§ GOAL OF THE EXERCISE: Set down each record that follows exactly. Drop the images.

Stored items
* * * * * * * * *

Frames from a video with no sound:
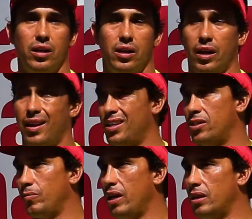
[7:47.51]
And
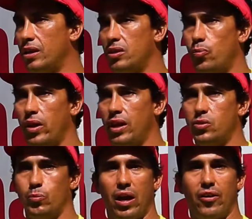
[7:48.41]
let's make this
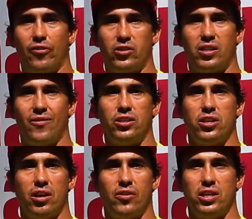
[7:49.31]
place better for seven
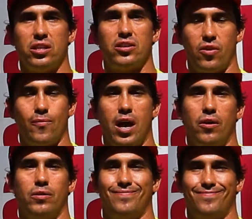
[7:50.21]
generations from
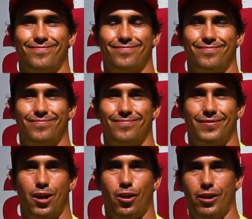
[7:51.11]
now.
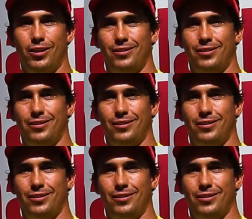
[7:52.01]
Aloha.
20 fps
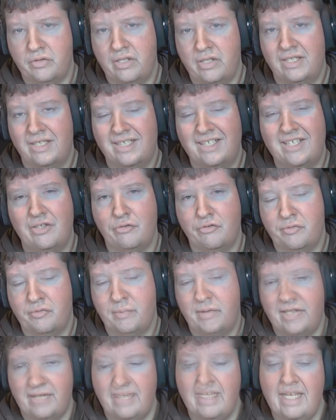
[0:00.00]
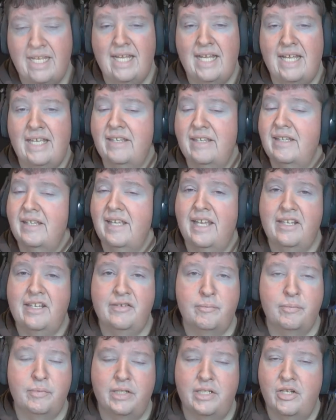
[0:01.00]
kill speed. And then
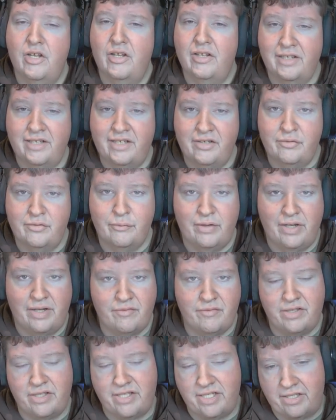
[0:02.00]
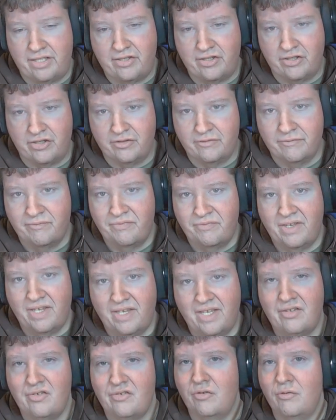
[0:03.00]
last but not least, we have the D tier.
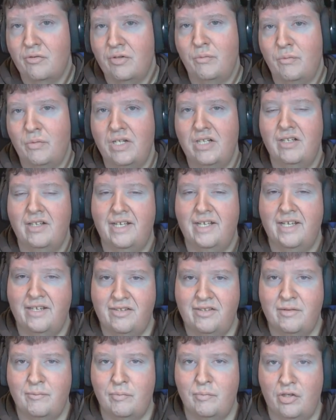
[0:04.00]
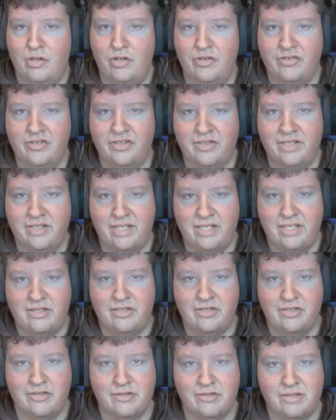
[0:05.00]
And there's only one class that belongs in the D
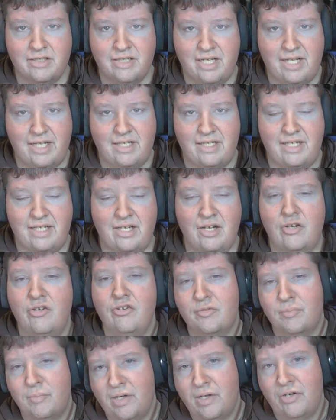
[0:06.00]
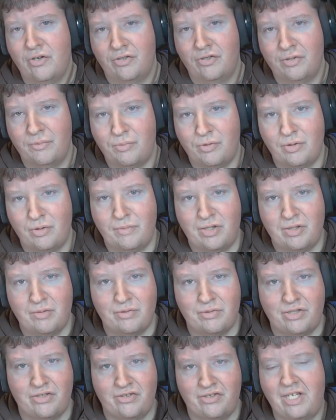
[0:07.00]
tier, and it hurts my heart to put them here
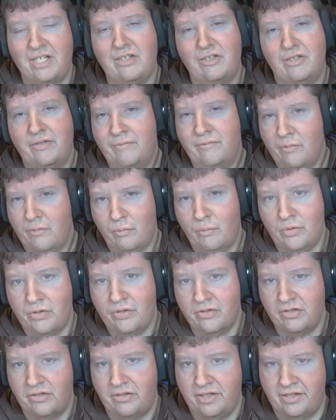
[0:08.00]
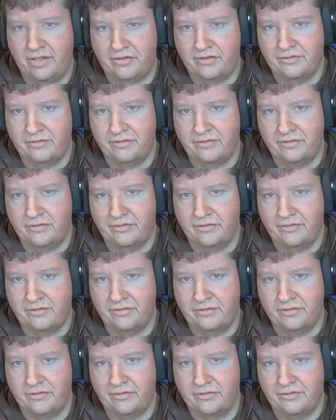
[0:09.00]
because I love the Warrior class.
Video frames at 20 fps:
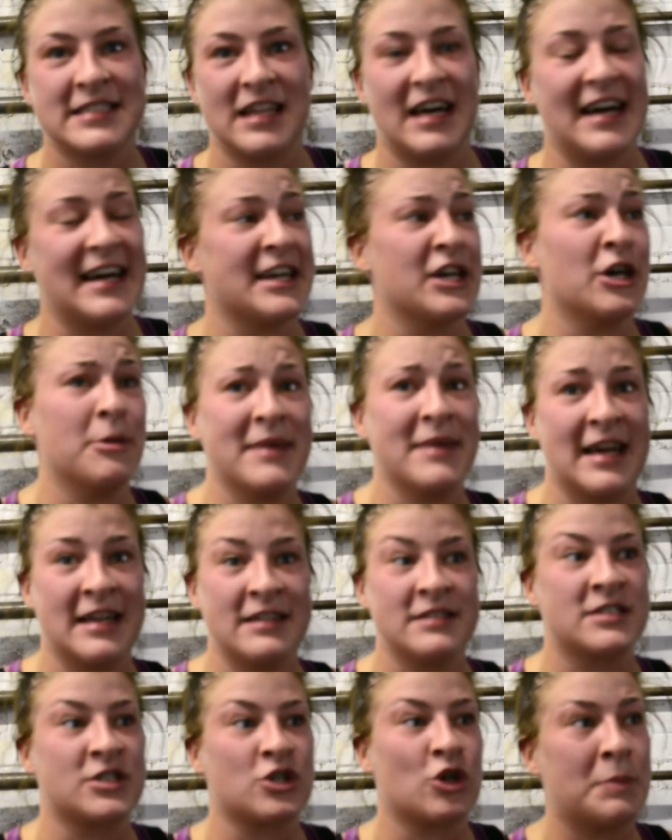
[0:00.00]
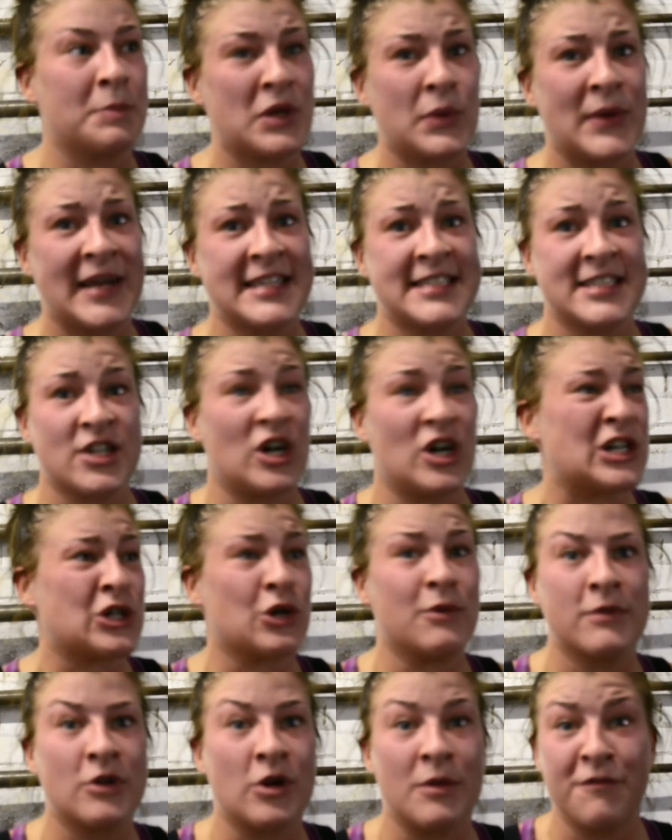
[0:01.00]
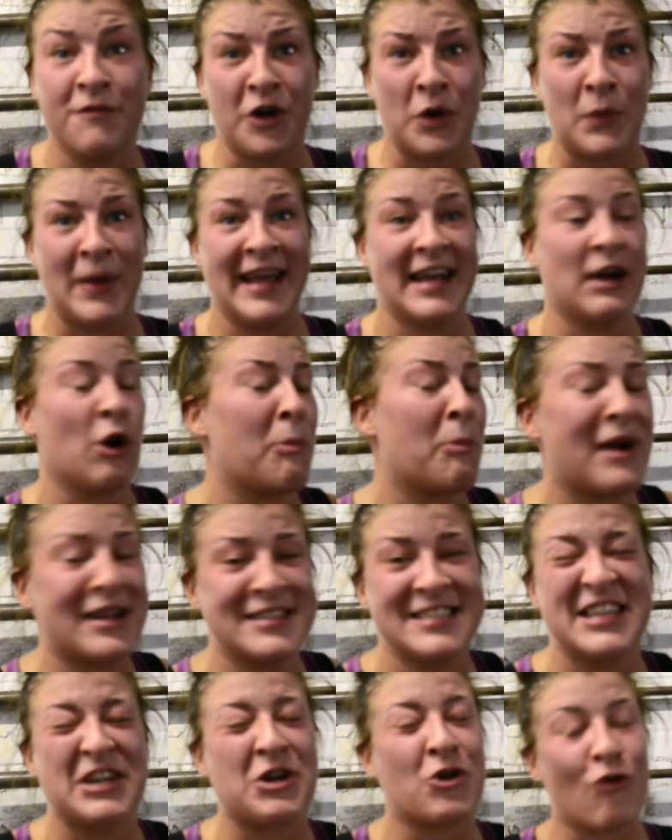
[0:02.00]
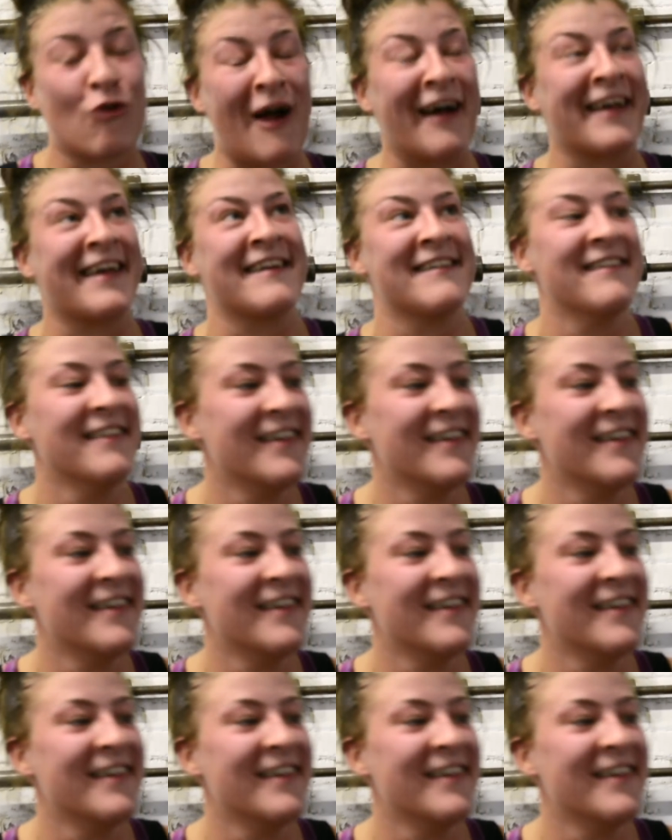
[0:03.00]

Like, right. I got my hand a couple of weeks ago. I couldn't come for a week. I'm actually trying.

* * * * * * * * *

§ TASK RESULT:
Frames from a video with no sound:
[7:47.51]
And
[7:48.41]
let's make this
[7:49.31]
place better for seven
[7:50.21]
generations from
[7:51.11]
now.
[7:52.01]
Aloha.
20 fps
[0:00.00]
[0:01.00]
kill speed. And then
[0:02.00]
[0:03.00]
last but not least, we have the D tier.
[0:04.00]
[0:05.00]
And there's only one class that belongs in the D
[0:06.00]
[0:07.00]
tier, and it hurts my heart to put them here
[0:08.00]
[0:09.00]
because I love the Warrior class.
Video frames at 20 fps:
[0:00.00]
[0:01.00]
[0:02.00]
[0:03.00]

Like, right. I got my hand a couple of weeks ago. I couldn't come for a week. I'm actually trying.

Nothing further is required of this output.